Here the job is to print all of the entries below verbatim and leave out any picture.

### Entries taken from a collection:

* * * * *

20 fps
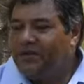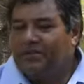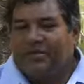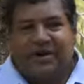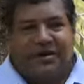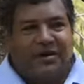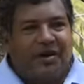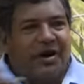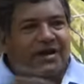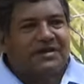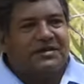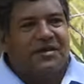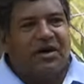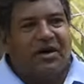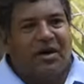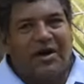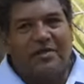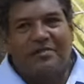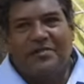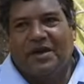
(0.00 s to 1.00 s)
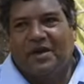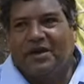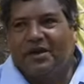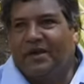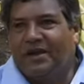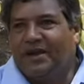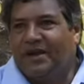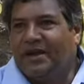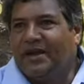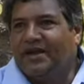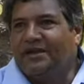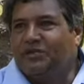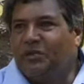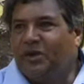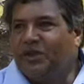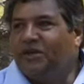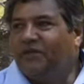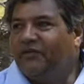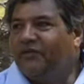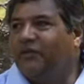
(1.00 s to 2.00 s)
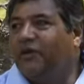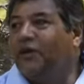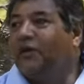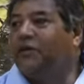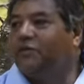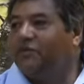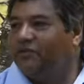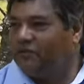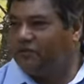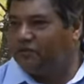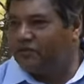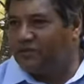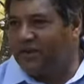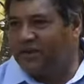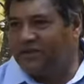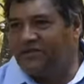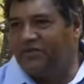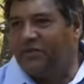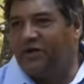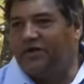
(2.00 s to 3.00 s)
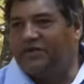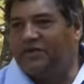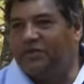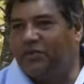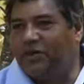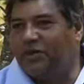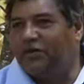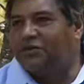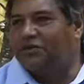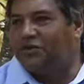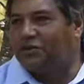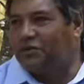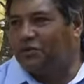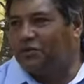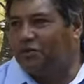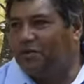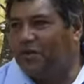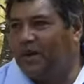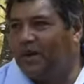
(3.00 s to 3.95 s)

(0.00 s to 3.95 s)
But nighttime is when you do, it's very spiritual.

* * * * *

### EXPECTED ANSWER:
20 fps
(0.00 s to 1.00 s)
(1.00 s to 2.00 s)
(2.00 s to 3.00 s)
(3.00 s to 3.95 s)

(0.00 s to 3.95 s)
But nighttime is when you do, it's very spiritual.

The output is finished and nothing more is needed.